Na instituição americana, referência mundial na produção de filmes comestíveis, Márcia recebeu orientação do renomado professor John Krochta, que nos primórdios dos estudos sobre o assunto, na década de 90, conseguiu encontrar uma maneira de transformar soro de leite em filme para embalagem. A ideia inicial de Krochta, nos anos 90, era criar uma maneira para aproveitar o soro, produto geralmente jogado fora durante a produção de laticínios – lembremos que a Califórnia é o principal produtor de leite nos Estados Unidos.

De lá pra cá, porém, percebeu-se que o potencial dos filmes comestíveis vai bem mais além. A expectativa é de que eles sejam muito mais seguros para a saúde que os plásticos atuais, derivados do petróleo. O efeito bactericida nos filtros comestíveis, por exemplo, pode vir também das plantas. Márcia e sua equipe já testaram o uso de canela para cumprir tal função. Em outros laboratórios pelo mundo, há testes com o orégano.

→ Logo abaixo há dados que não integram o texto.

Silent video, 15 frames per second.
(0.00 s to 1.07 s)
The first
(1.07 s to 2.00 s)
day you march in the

Embalagens comestíveis reduzirão volumes descartados. Foto: Ingimage
Embalagens comestíveis reduzirão volumes descartados. Foto: Ingimage

Além disso, como são consumidos junto do produto, os filmes comestíveis reduzem a produção de lixo e ainda podem ajudar a controlar o desperdício de alimentos, já que frutas e verduras consideradas “feias” para as prateleiras dos supermercados podem ser aproveitadas em sua produção.

Os usos imaginados para essa nova geração de embalagens também são tantas quanto a imaginação mandar. Além da hipotética pizza do início da matéria, podemos começar a sonhar com tampas de iogurte que lhe dão sabor ou mesmo aves embaladas em filmes que se transformarão em tempero – ajudando os cozinheiros menos experientes a impressionar os convidados na hora de preparar o assado para o almoço de domingo.

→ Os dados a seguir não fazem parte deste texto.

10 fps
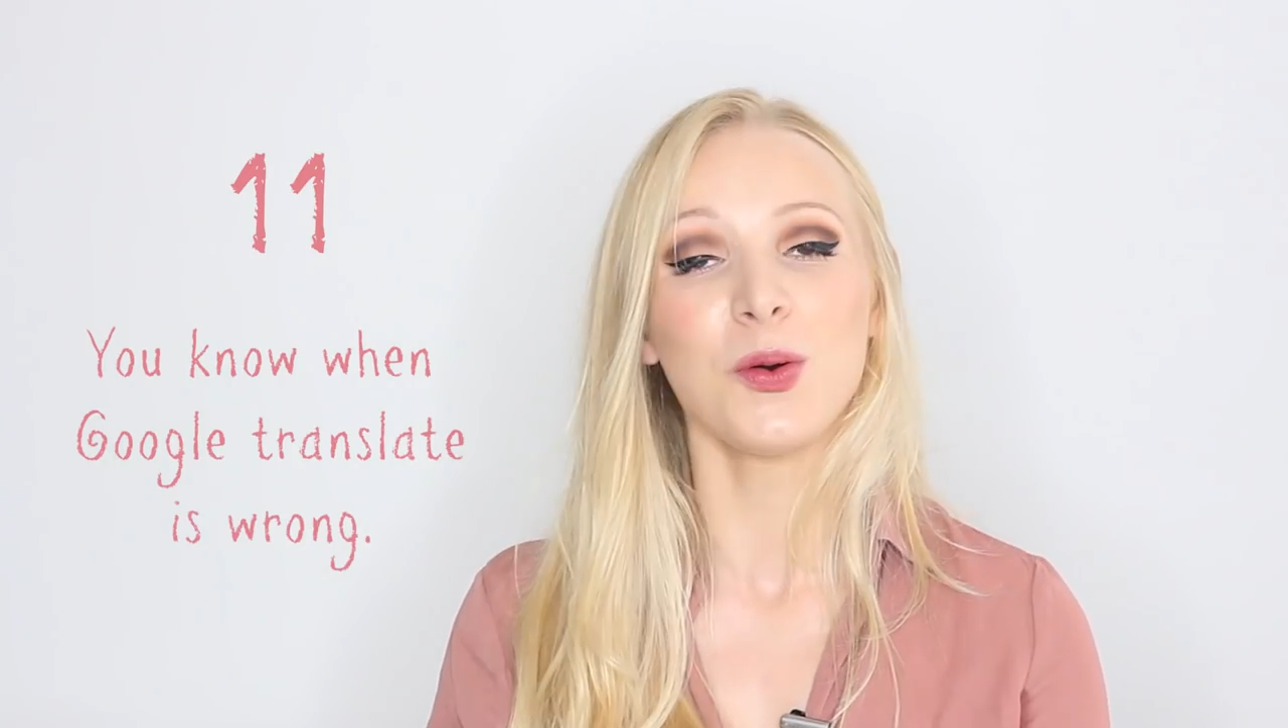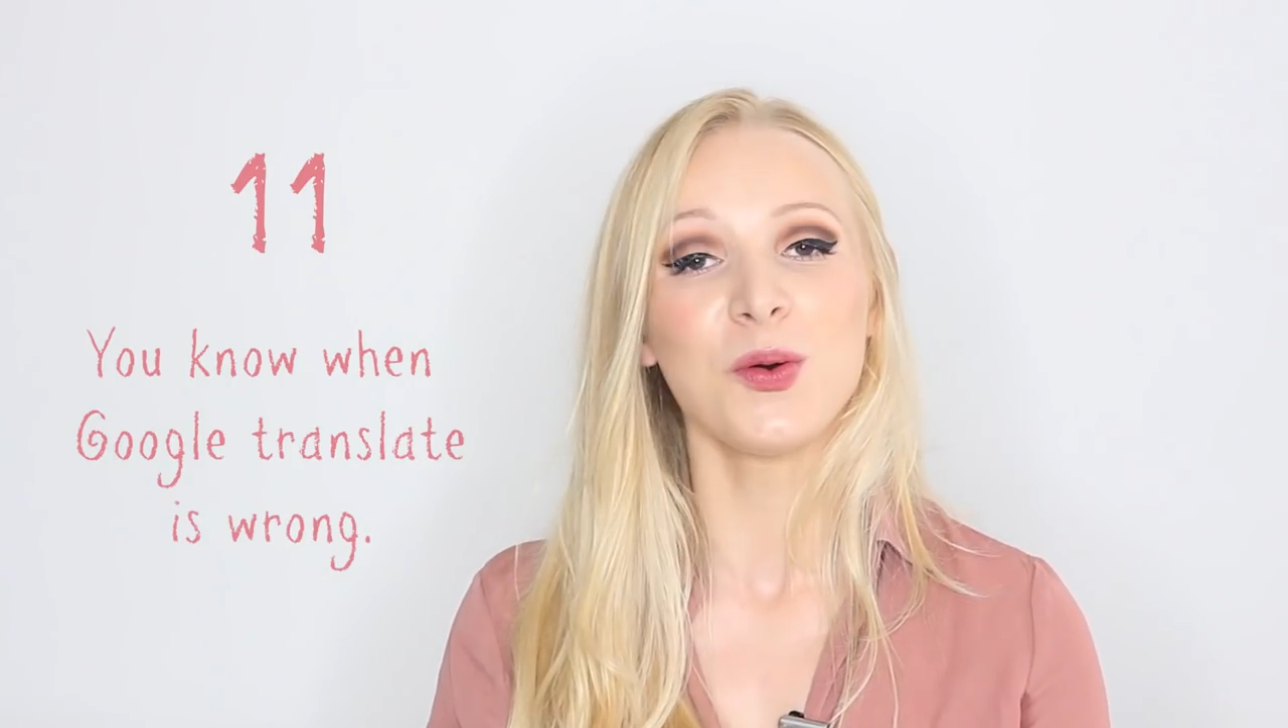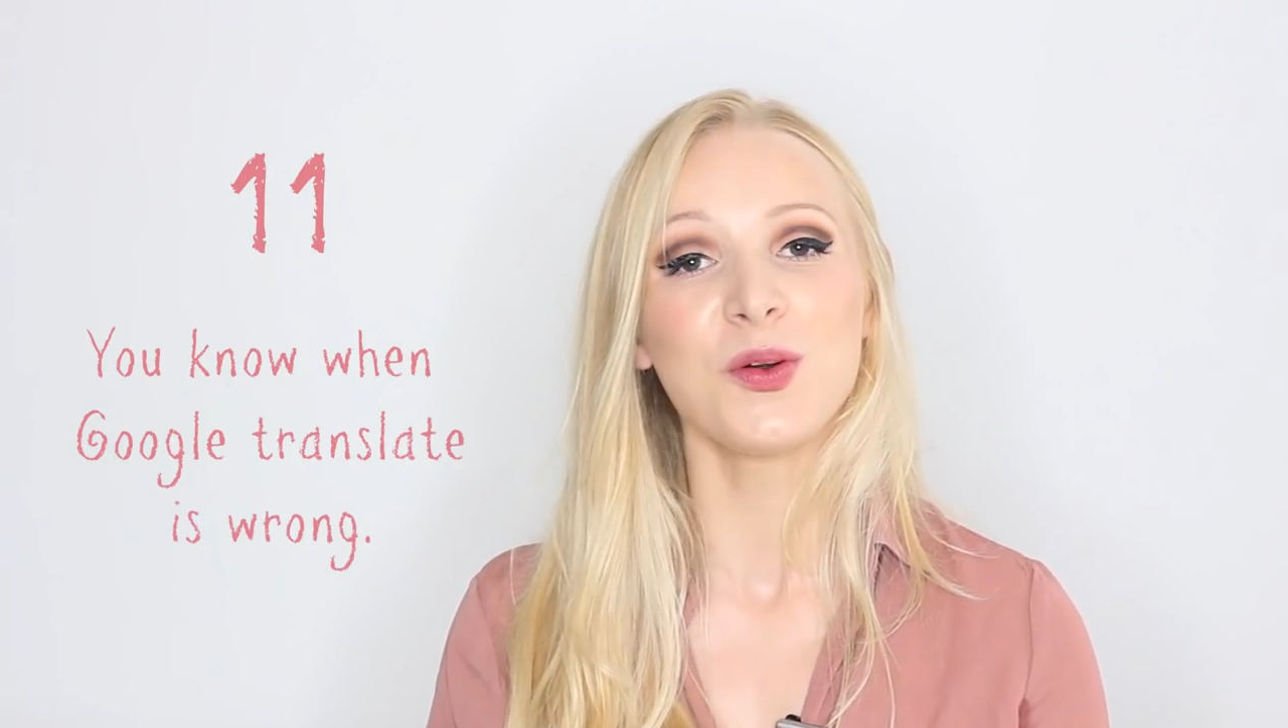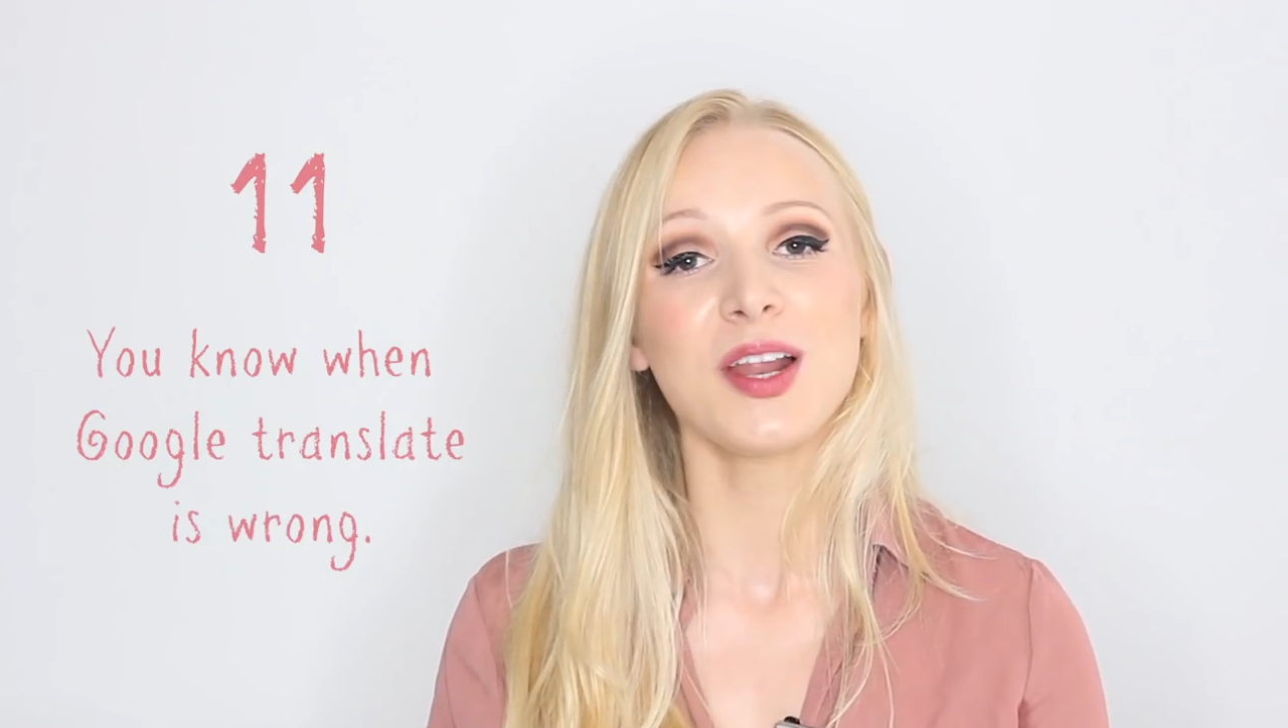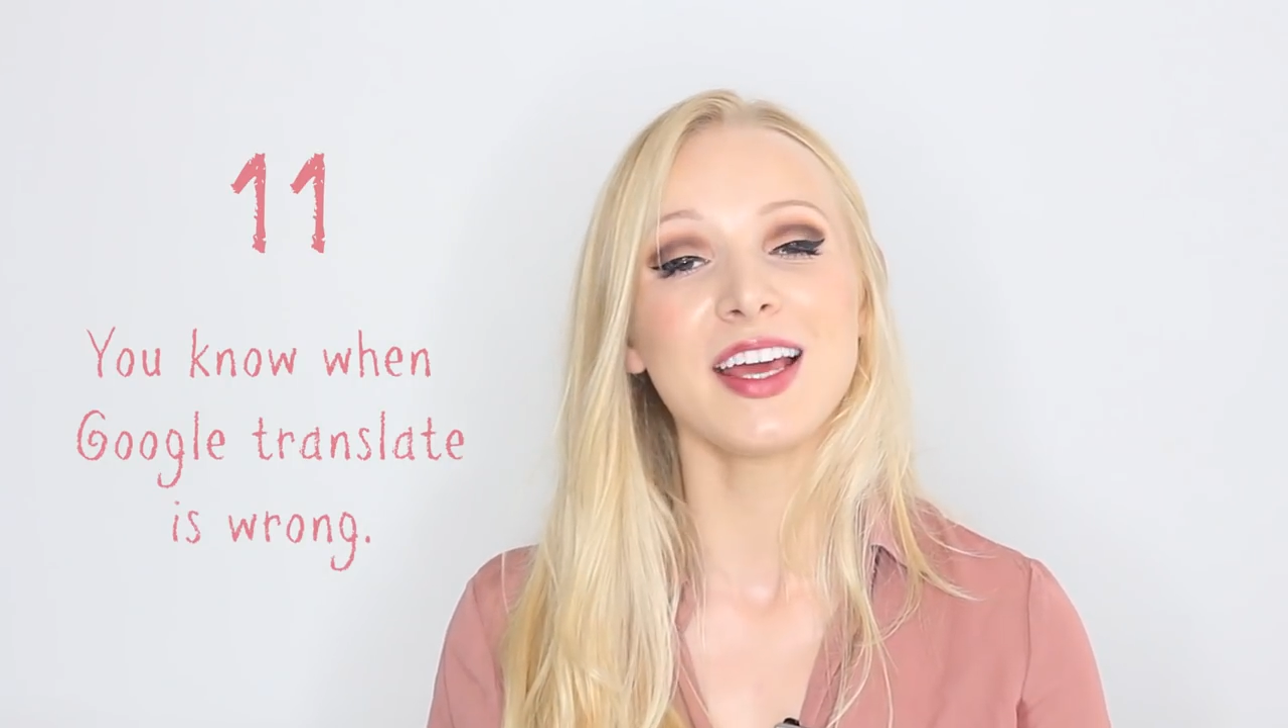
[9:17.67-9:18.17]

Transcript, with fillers: All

E para quem não está muito convencido da ideia de comer o filme junto da refeição, uma informação: você pode nem ter se dado conta, mas é bem provável que já tenha consumido filmes comestíveis em sua vida.

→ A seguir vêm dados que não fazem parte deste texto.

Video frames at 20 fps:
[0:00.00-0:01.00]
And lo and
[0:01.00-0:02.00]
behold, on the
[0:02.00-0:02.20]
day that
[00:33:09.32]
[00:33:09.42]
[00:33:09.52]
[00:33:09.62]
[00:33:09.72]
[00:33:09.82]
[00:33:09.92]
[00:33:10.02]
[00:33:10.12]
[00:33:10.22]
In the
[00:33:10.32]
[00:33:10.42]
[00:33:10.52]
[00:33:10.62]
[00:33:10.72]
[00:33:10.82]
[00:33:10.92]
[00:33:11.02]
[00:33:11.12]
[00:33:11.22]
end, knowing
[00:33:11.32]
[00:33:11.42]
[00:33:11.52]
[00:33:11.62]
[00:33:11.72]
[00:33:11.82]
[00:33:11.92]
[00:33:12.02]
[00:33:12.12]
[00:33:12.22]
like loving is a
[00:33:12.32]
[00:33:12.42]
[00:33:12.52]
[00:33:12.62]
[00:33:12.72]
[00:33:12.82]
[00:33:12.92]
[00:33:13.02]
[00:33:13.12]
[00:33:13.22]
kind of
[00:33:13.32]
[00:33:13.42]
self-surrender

searchÉ o que pode ter acontecido se, alguma vez, você se rendeu à tentação de um pacotinho de M&M’s. As pastilhas de chocolate que “derretem na sua boca, não na sua mão” são uma espécie de avô da tecnologia que Márcia está desenvolvendo. No caso do doce, as casquinhas coloridas foram inventadas para proteger o chocolate e aumentar as vendas durante o verão, evitando que a guloseima tivesse o mesmo fim das outras barras: o amolecimento precoce. Só que pra não ser apenas mais uma casquinha, os fabricantes decidiram adicionar sabor à película crocante que revestia cada uma das pastilhas de chocolate e voilà… Estava inventado o M&M.